- EXERCISE: Reproduce all the entries exactly and keep the pictures out.

- Stored data:

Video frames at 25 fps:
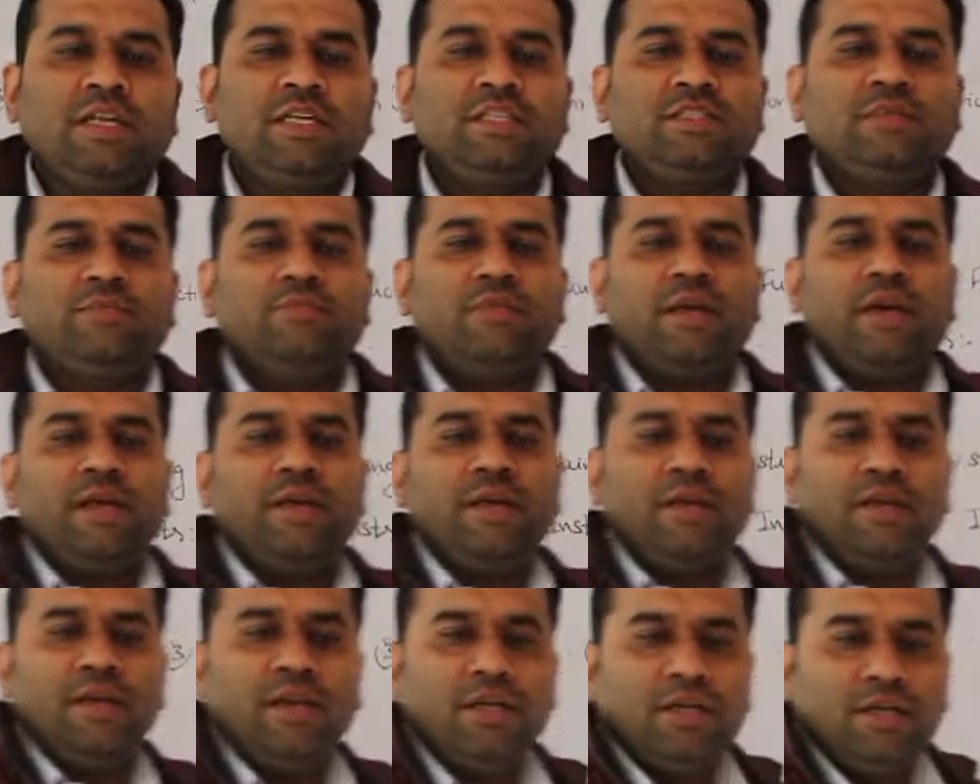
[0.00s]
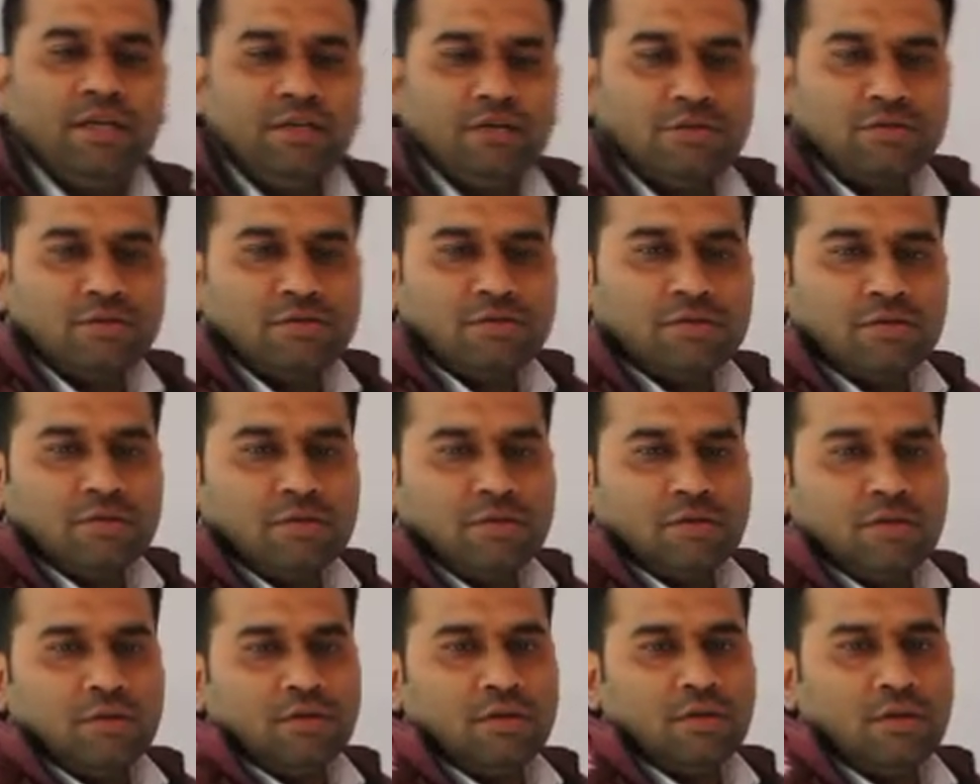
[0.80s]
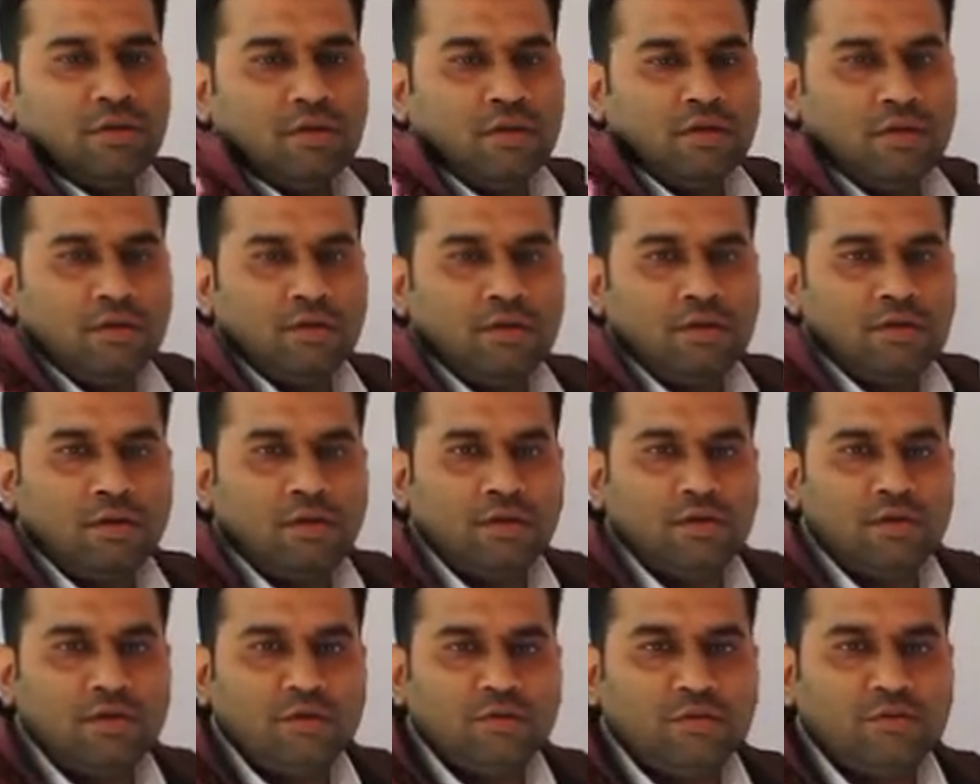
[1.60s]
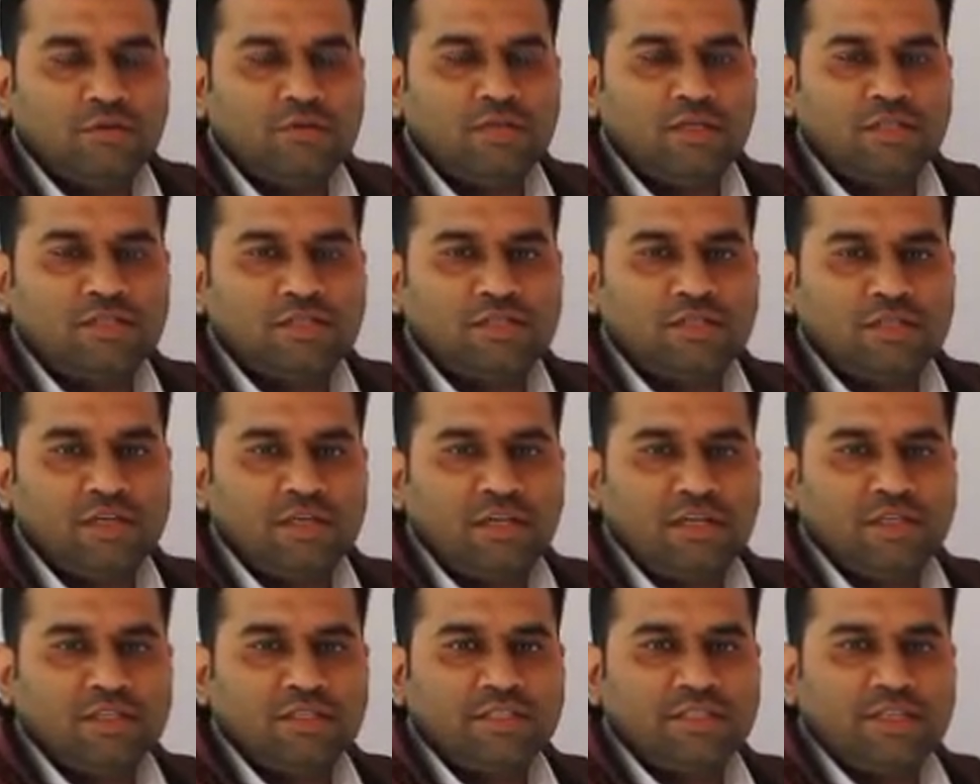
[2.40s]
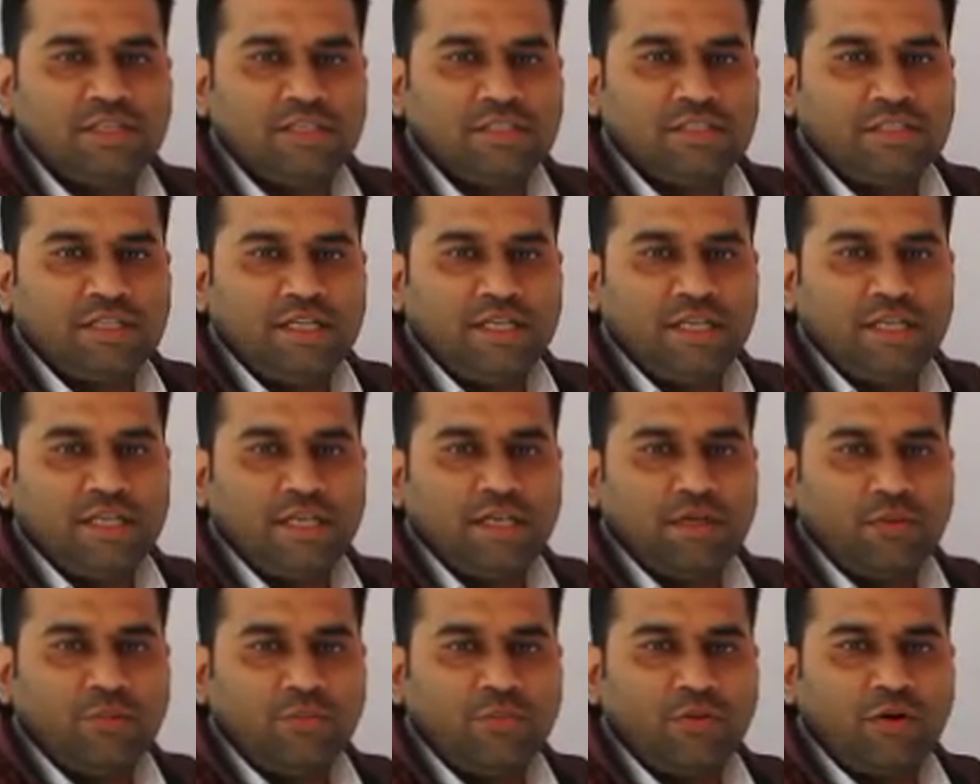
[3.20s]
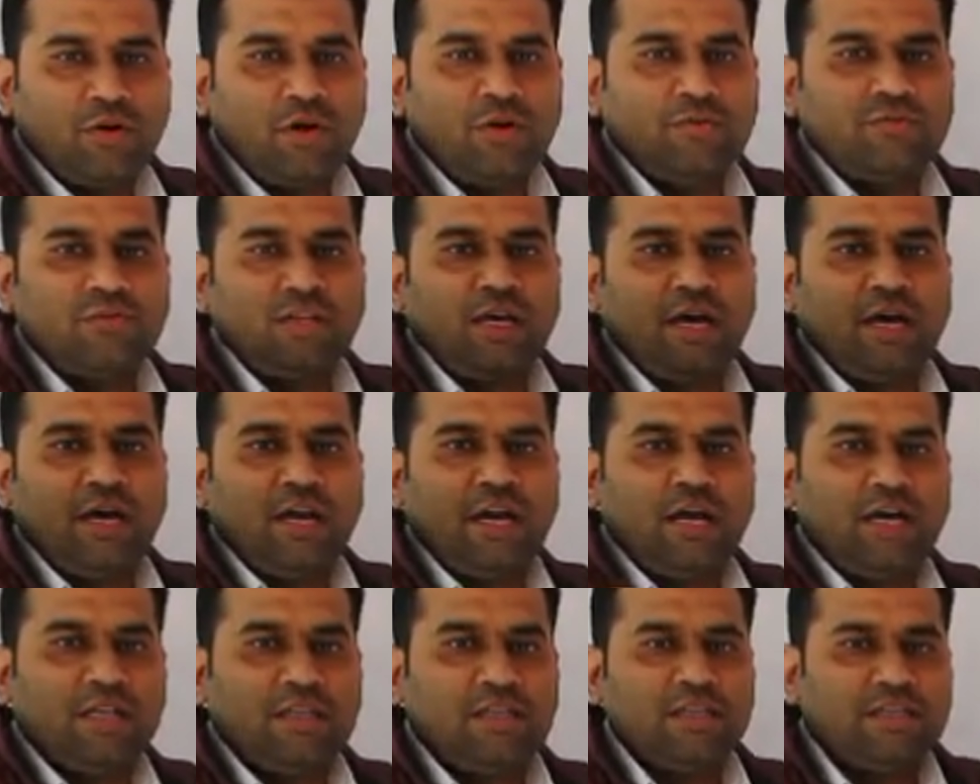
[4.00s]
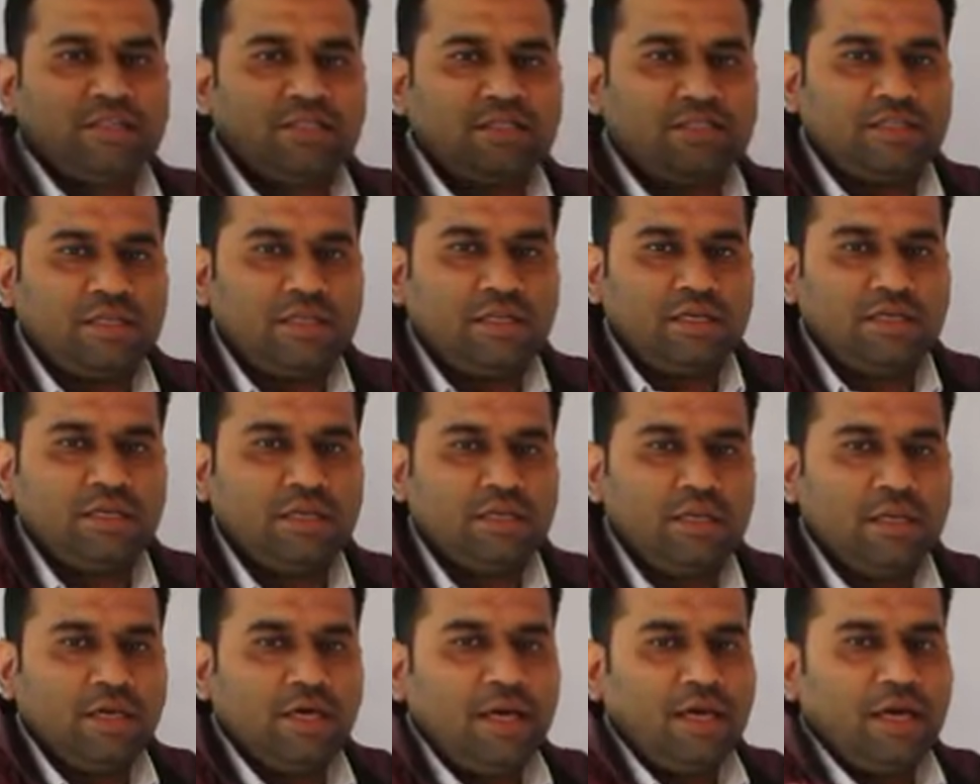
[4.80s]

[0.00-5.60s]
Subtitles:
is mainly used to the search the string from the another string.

- ANSWER BELOW:
Video frames at 25 fps:
[0.00s]
[0.80s]
[1.60s]
[2.40s]
[3.20s]
[4.00s]
[4.80s]

[0.00-5.60s]
Subtitles:
is mainly used to the search the string from the another string.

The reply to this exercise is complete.